Bovine herpesvirus 2 (BHV-2) - geographical distribution and influence on IBR serology (2018)

med.vet. master thesis by Patricia Kulka

BHV-2 is the cause of bovine herpes mammillitis in cows. The disease affects the skin of the teats and udder and impairs the milkability for around 4 weeks. Also, milk production can decrease during illness.  Furthermore, BHV-2 antibodies (AB) have been discussed to cross-react with serological detection of BHV-1, the cause of the enzootic infectious rhinotracheitis (IBR). Previous analyses hinted at an overlap of regions with increased occurrence of IBR false-positive samples and regions with higher antibody titers for BHV-2. However, these data were based on a limited number of samples from specific regions of Switzerland.

The first goal of this master`s thesis was therefore to get a status on the distribution of BHV-2 antibodies in dairy cattle farms covering the full area of Switzerland. Bulk milk samples collected for milk quality control purposes provided an easy to get sample that reflects well the antibody status of the herd. In a second part, a possible cross sensitivity of BHV-2 antibodies in ELISA tests for IBR serology (BHV-1) was investigated.

We tested 380 randomly selected bulk milk samples for BHV-2-ABs in ELISA. The mean ELISA-values per region showed that Eastern Switzerland and Zurich had significantly higher antibody titres than the other regions. These regions have also a relatively high number of false-positive IBR-serology results. Interestingly, this “hotspot” for BHV-2 in the eastern parts of Switzerland seem to stretch out into western Austria, southern Germany and northern Italy, where BHV-2 (and false-positive IBR results) are also relatively frequent and covers mainly alpine areas.

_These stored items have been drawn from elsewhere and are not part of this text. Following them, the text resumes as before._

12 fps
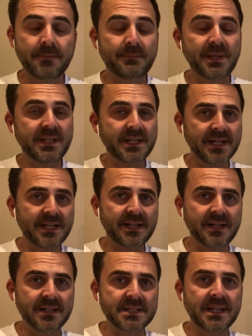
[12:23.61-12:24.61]

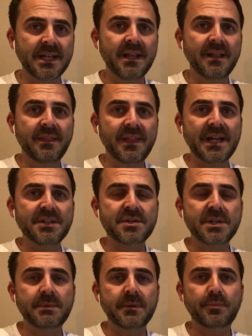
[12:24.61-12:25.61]
because that
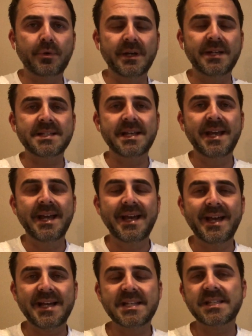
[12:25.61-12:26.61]
shipping price
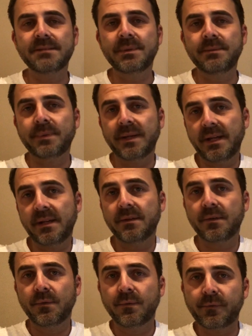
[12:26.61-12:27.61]
has to be paid
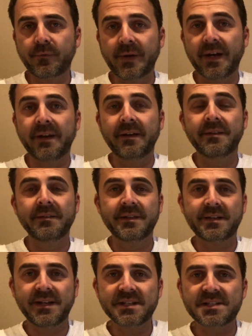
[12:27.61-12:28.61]
via the
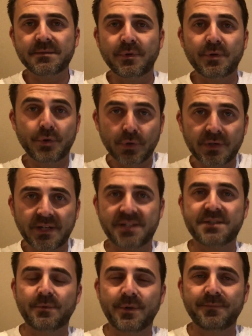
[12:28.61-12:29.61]
customer, your
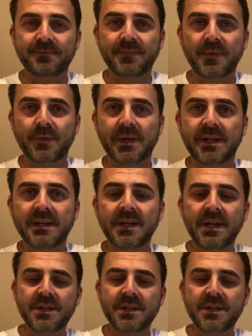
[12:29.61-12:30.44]
customer, right?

For the second part, we tested 56 known IBR-ELISA-false-positive and the same number of geographically and temporary matched negative controls for the BHV-2 antibodies in ELISA and SNT. Chi-Square testing showed significantly more BHV-2-positive or indeterminate results in the IBR-ELISA false positive group than in the IBR-ELISA negative controls.  Quantitative statistics confirmed significantly higher BHV-2 ELISA values in the IBR-ELISA false-positive group than in the IBR-ELISA negative controls.

The finding of qualitatively and quantitatively significantly higher BHV-2 antibody contents in IBR-ELISA false positive sera than in their geographically matched IBR-ELISA negative controls supports the hypothesis that high BHV-2 antibody titers could be one of the factors that favor the occurrence of false positive IBR serology results.